Please repeat, from the entries that follow, the lines from the one containing "[00:00:03.20 to 00:00:04.27]" through the one containing "[00:00:00.00 to 00:00:09.80]" exactly, adding nothing.
─── Task input
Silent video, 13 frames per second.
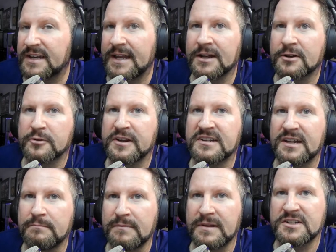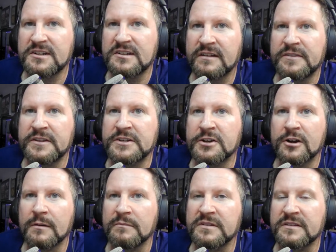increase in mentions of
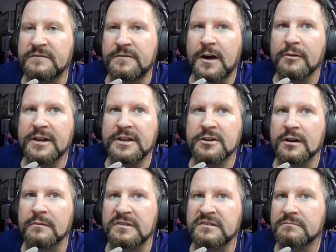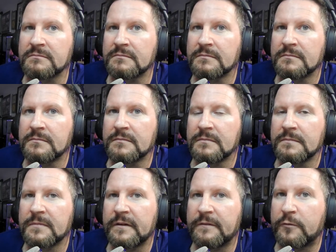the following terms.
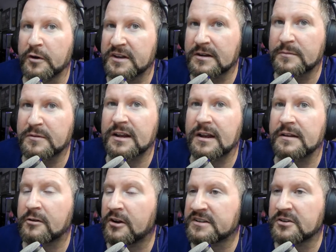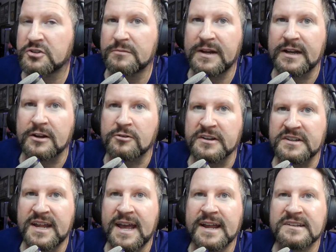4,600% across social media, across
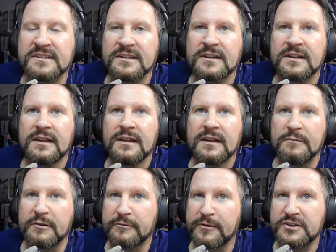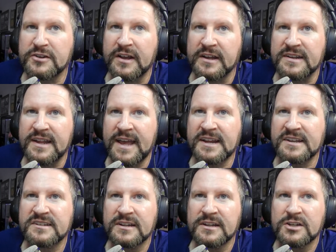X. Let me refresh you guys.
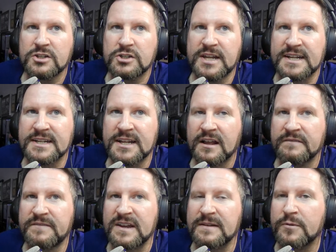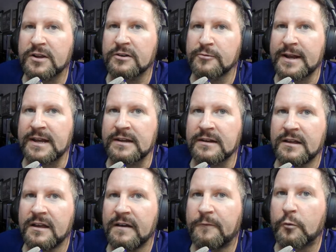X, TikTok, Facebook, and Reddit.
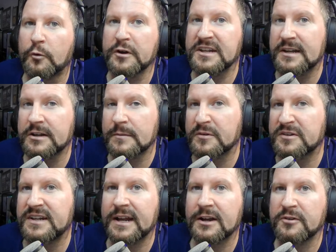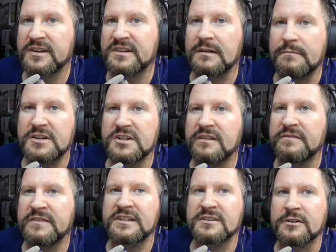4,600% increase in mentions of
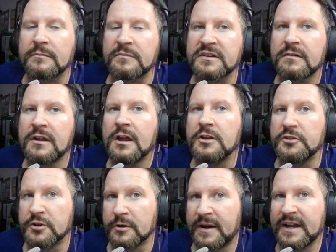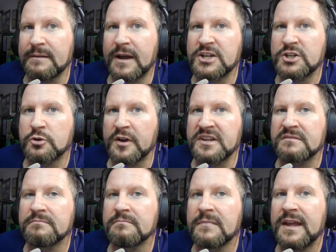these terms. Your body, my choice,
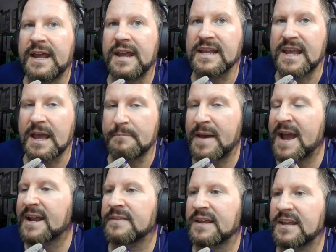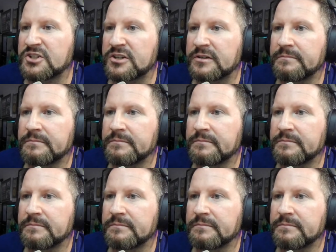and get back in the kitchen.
──────
─── Task input
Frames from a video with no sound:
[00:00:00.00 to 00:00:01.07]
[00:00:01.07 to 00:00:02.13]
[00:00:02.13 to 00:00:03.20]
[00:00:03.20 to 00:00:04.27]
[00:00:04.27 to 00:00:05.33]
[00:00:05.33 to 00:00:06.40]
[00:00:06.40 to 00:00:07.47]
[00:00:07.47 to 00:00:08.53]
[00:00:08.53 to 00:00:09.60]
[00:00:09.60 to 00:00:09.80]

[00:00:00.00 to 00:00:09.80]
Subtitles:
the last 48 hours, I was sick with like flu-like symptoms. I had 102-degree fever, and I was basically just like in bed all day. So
──────
# [Exercise solution]
[00:00:03.20 to 00:00:04.27]
[00:00:04.27 to 00:00:05.33]
[00:00:05.33 to 00:00:06.40]
[00:00:06.40 to 00:00:07.47]
[00:00:07.47 to 00:00:08.53]
[00:00:08.53 to 00:00:09.60]
[00:00:09.60 to 00:00:09.80]

[00:00:00.00 to 00:00:09.80]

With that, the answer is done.